The bodybuilder chased Cole around Lola’s car, while Cole tried to explain, holding up his phone, stuttering about rec league basketball and dating and everyone in his “love grove” looking exactly like his ex-girlfriend.

Lola wept.

Finally, the bodybuilder turned to her. “This was your idea, seeing other people.”

“I know,” she said, and glared across the courtyard at the other blond, who seemed bored by this drama and was checking something on her phone. “I changed my mind.”

“Jesus, Lola,” the bodybuilder said.

A minute later, Lola and the bodybuilder were standing next to her car, holding each other, not in the Timber sense, but in an actual physical way.

Cole saw his chance to sneak away. It was a nice night for a walk. He went up the hill and crossed Cliff Drive, so he could look out over the view – the city spread out before him like a great spill. But the turnout was packed with cars, kids smoking weed and yelling. A couple taking engagement pictures.

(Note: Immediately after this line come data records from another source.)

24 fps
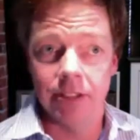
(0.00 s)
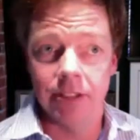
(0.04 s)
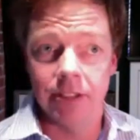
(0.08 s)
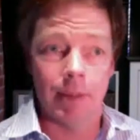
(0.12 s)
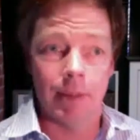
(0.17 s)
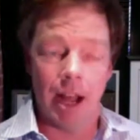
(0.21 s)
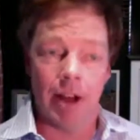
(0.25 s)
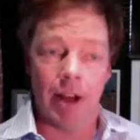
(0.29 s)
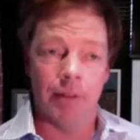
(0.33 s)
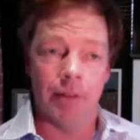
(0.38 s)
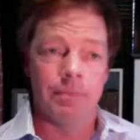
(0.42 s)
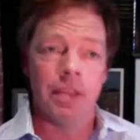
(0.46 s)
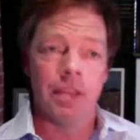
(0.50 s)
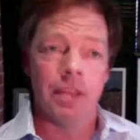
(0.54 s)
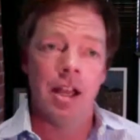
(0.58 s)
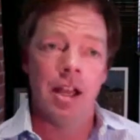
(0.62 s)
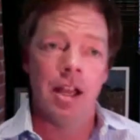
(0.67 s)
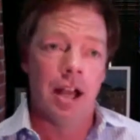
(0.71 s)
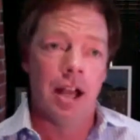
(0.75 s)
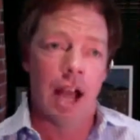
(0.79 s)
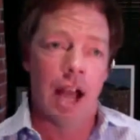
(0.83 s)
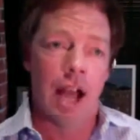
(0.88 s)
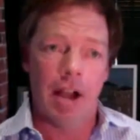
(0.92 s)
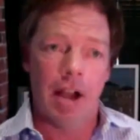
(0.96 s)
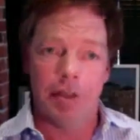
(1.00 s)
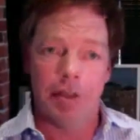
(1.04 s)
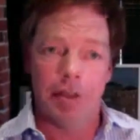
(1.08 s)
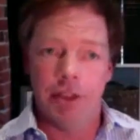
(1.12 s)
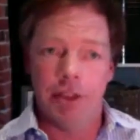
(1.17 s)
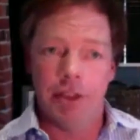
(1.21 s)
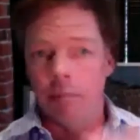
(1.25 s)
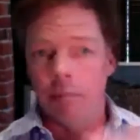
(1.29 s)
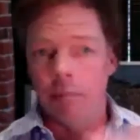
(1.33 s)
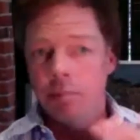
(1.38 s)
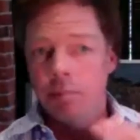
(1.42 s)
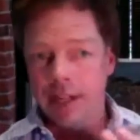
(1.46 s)
about how
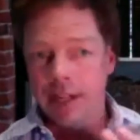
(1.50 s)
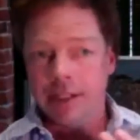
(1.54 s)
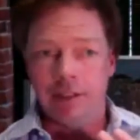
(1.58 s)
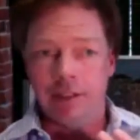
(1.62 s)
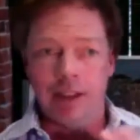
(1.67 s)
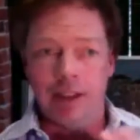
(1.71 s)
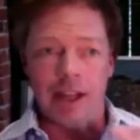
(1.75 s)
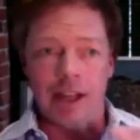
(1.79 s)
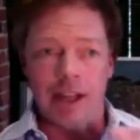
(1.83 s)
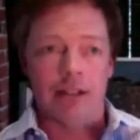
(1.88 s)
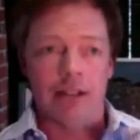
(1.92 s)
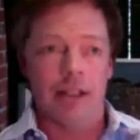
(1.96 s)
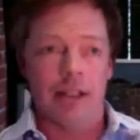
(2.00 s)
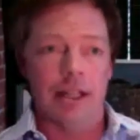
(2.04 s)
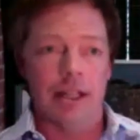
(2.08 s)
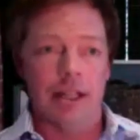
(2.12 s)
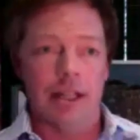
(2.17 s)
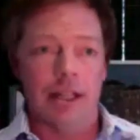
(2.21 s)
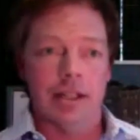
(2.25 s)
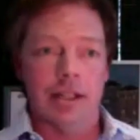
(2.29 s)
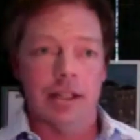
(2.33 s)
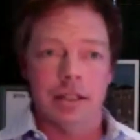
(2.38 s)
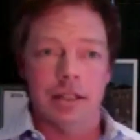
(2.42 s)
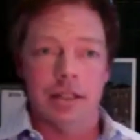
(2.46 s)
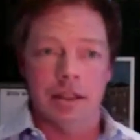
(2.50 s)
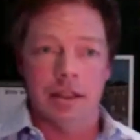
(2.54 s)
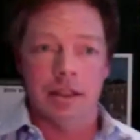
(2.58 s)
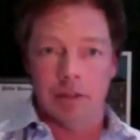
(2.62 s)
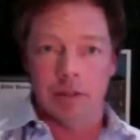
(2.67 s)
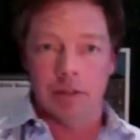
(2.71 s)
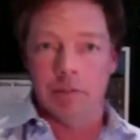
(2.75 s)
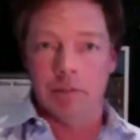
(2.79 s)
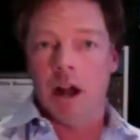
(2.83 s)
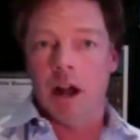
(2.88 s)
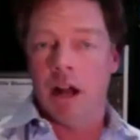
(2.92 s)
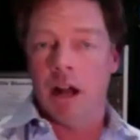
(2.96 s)
their predictive analytics and
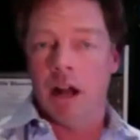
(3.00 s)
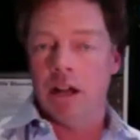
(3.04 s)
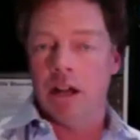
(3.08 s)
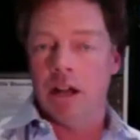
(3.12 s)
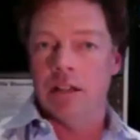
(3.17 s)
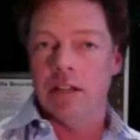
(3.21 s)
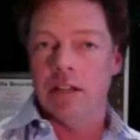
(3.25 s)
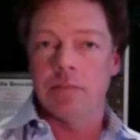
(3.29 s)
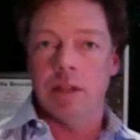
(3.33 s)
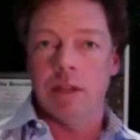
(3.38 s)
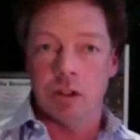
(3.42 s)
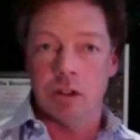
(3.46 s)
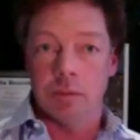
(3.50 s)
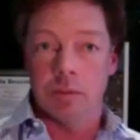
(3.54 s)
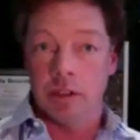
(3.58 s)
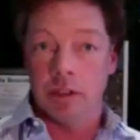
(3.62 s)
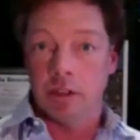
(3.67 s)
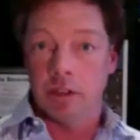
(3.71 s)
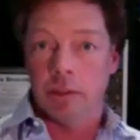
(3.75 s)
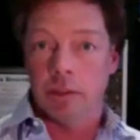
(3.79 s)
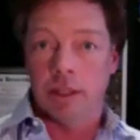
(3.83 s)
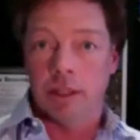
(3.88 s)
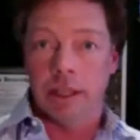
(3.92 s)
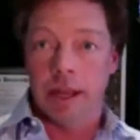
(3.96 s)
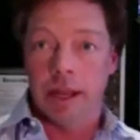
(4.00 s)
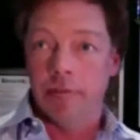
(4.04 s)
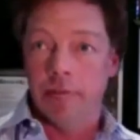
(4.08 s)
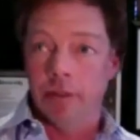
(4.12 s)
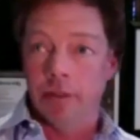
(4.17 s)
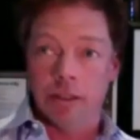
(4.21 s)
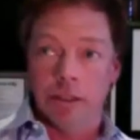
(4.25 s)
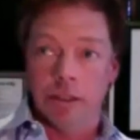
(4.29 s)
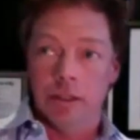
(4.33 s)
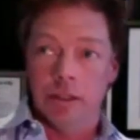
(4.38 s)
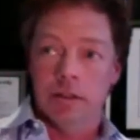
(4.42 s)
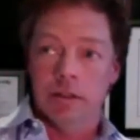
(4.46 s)
their audience measurement are really helpful
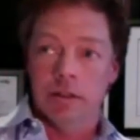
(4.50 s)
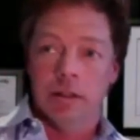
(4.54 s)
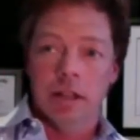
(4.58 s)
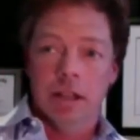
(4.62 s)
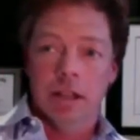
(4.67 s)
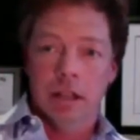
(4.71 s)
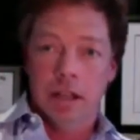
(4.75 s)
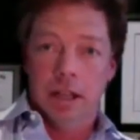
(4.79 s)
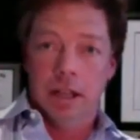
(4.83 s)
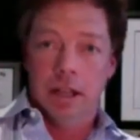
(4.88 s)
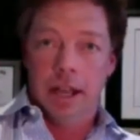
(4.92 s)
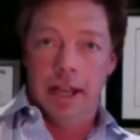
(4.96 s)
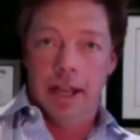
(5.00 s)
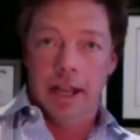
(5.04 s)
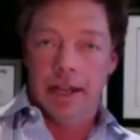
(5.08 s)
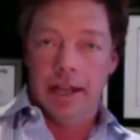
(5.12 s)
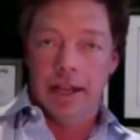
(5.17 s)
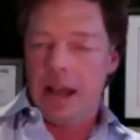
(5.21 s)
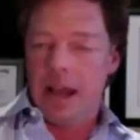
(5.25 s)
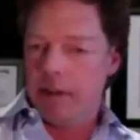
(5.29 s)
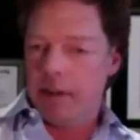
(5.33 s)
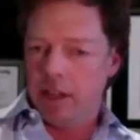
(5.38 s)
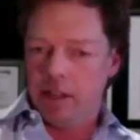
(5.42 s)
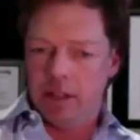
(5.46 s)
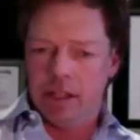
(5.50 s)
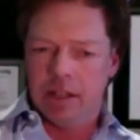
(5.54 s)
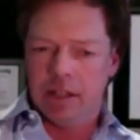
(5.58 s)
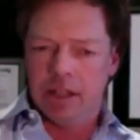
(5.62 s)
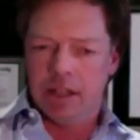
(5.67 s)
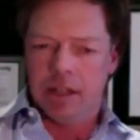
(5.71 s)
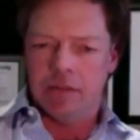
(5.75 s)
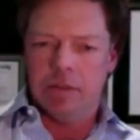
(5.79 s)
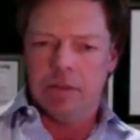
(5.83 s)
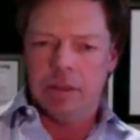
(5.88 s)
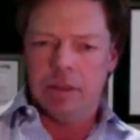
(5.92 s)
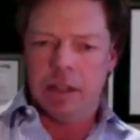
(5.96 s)
to you. And now I look at
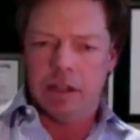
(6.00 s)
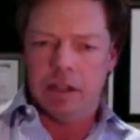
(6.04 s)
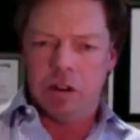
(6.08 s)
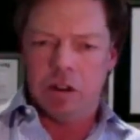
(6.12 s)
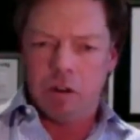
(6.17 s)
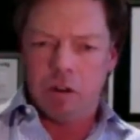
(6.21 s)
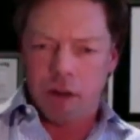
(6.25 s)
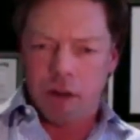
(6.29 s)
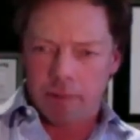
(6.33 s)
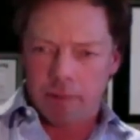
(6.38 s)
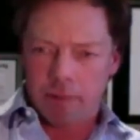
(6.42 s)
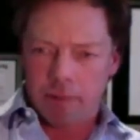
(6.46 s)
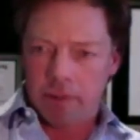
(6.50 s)
that with incredible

So Cole kept walking. He had the feeling there was a lesson here but he’d be damned if he could figure it out. He walked down 14th, pulled out his phone, and opened the Timber app, the young couple appearing again. Was he “ready to fall … in love”?

God no. The bodybuilder and Lola were in love. It was awful. Losing yourself like that. Still, when women’s profiles began streaming at him, Cole was incapable of looking away. If he didn’t want love, he clearly wanted something.

And these women too – they wanted something. All this desire for desire. It was exhausting. Cole added six trees to his grove, aware that he was again choosing short brown hair and intelligent eyes, aware that he was one of those lonely people walking down a street, face illuminated by the glow of a cellphone.

And that’s when a familiar face popped up on his screen: “Claire, 37, yoga instructor, 12 miles away, ‘Ready for something meaningful.’ ”

Cole was crossing Lincoln but he stopped in the intersection. He stared at those lovely, intelligent brown eyes – actual eyes that he’d gazed into, actual eyes that he’d caused to cry.

Oh, the things you can’t take back –

He pressed his finger down. One second passed, then another, and another … another – Cole wishing he could hold her like this forever.